Neural Networks — As Simple as They Get

This article is a simplified way to explain neural networks to people — me, being one of them — who have nothing to do with how the technology works but do care about the impact it will have.

Published in

The Startup

9 min readNov 17, 2019

When I was trying to understand neural networks, it turned out to be super complicated for me. This was even though I am from a technical background, and have studied physics, maths and computer sciences for a long time during high school and in my bachelor’s degree. But, my curiosity kept poking me in the belly to pursue the tech enough to let it all sink in. After reading about it for quite some time now, I think there can be a less technical way to understand it for us science noobs.

Which essentially means, throughout this article, I will use an analogy or two to help you understand the underlying technology as easily as possible. So please — take it with a grain of salt.

To kick it off, let’s look at the textbook definition of neural networks or — in this case — as the one that Google search found for me.

It’s a computer system modelled on the human brain or nervous system.

Simply put, just as our brain consists of a network of neurons, neural networks consist of a network of nodes that interact with each other.

What are these nodes and how do they interact is a question that I will address later in this article. But first, let’s look at a rather fundamental problem:

How can you model something on a human brain — the working of which is still not clear to us?

Yes, we understand what parts of the cortex are undergoing activity when making certain decisions, or experiencing feelings such as love, joy, distress, etc. But, we still aren’t clear on what makes us choose one thing over others. How do we decide what’s wrong or right or make comparisons between different or similar things?

Credits

We just choose something (or other) by prioritizing, which can be based on several parameters and these vary from person to person. The important part here is all of these parameters are taken into account and a decision is made without us knowing the underlying process behind it.

Per se the ability of the human brain to make sense of things. If I see trees or scenery, I might have a certain feeling about it. I might feel happy about the view or might go under the shade of the tree if it’s too sunny. But when we think about how our brain does this, even the best of the neuroscientists will find it hard to answer.

But, since the neural networks use the human brain model as the foundation, we need to focus on the common ground. Which is — feed raw data and get a meaningful answer. A meaningful answer, in this case, is what we expect the neural network to produce.

A two-layer feed-forward representation of a neural network

Similar to the neurons in the brain, in a neural network, there’s an array of nodes in single or multiple layers. The nodes enable machine learning algorithms to draw meaningful conclusions from the raw data. As more data is fed in, the system should get smarter and thus — “learn”.

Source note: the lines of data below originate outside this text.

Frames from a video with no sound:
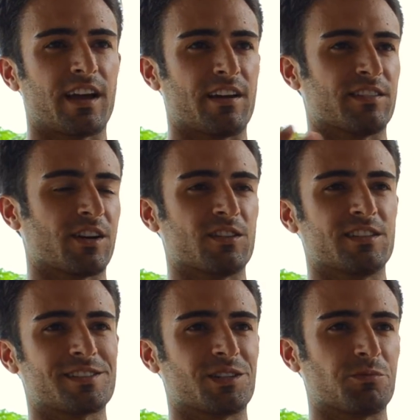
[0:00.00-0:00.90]
having all
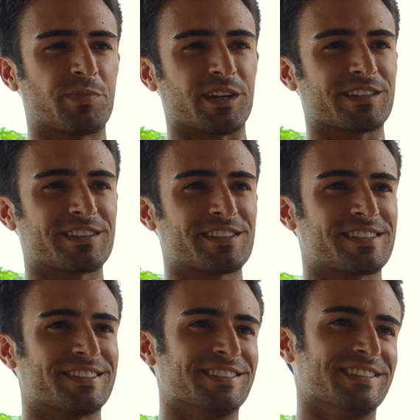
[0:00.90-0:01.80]
these little
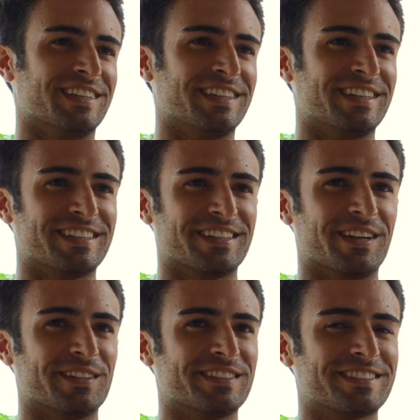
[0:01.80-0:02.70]
perks of, uh, you
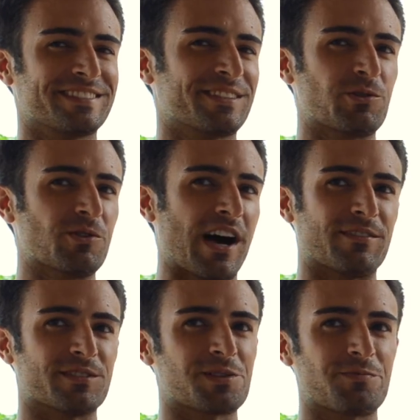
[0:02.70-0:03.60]
know, cool
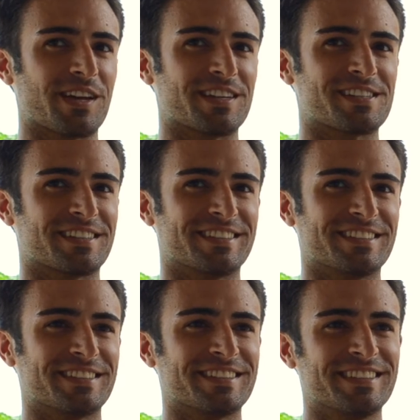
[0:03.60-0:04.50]
office space. AndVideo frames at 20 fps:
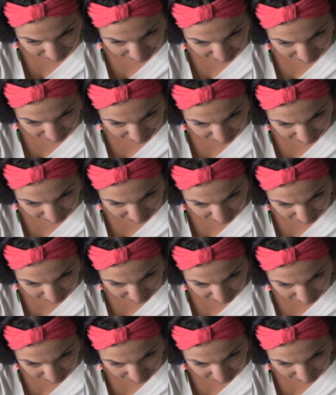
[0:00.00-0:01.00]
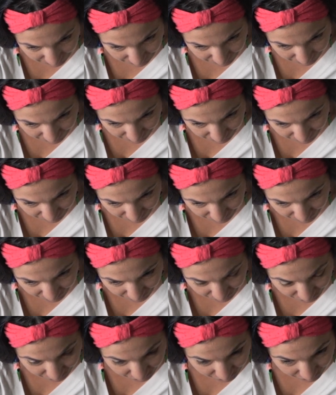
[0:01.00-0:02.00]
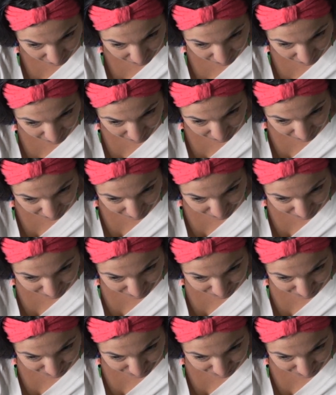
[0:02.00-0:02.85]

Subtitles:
This person isn't speaking.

But, what are these nodes? They are the computational unit in a neural network and interact with other nodes via one or more connections. They signal the preceding or succeeding rows via other nodes. The neural network enables a machine to learn by iterations and hence are important to any artificial intelligence systems. It’s like my friends repeatedly schooling me to do the right thing, consequently, I would know what is putting them off and what is acceptable.

But, what are these nodes? They are the computational unit in a neural network and interact with other nodes via one or more connections. They signal the preceding or succeeding rows via other nodes. The neural network enables a machine to learn by iterations and hence are important to any artificial intelligence system. It’s like my friends repeatedly schooling me to do the right thing, consequently, I would know what is putting them off and what is acceptable.

When “learning” a neural network has to know when it is making a correct decision and when — not. The correct decision is measured via the cost function, but that’s a topic that I will cover in another article.

What’s the correct decision? The one that we or the programmer wants it to make. For example, when the leaves turn red we know that the autumn has begun, how do we make a neural network recognize the same thing?

Then there are different neural networks from a simple handwriting recognition system to complex voice recognition neural networks or an image recognition system.

But, what’s the difficulty here? Why don’t we store all the languages on the system and then plug it into a camera and let the system compare the input to recognize — for instance, letters? This will only work until you want it to recognize handwriting. Beyond that, it becomes tricky because you can not store all the different handwritings of every individual.

Our brain, on the other hand, is capable of recognizing different handwritings or different accents in whatever language we speak and know.

The way out is to let the system train on its own and figure out which letter is which. Even though they are written differently by different individuals. But where do we start?

Let’s try to understand the working of neural networks with an example of a kindergarten class. To be precise, an analogy to understand the multilayer neural network.

Imagine a class of kindergarten students — in this case — a very talkative bunch. And, guess what, we want this group to be as talkative as it can be. The kids are sitting in four rows, the first row being the input row, where the teacher gives a certain hand-drawn geometrical shape — or the raw data.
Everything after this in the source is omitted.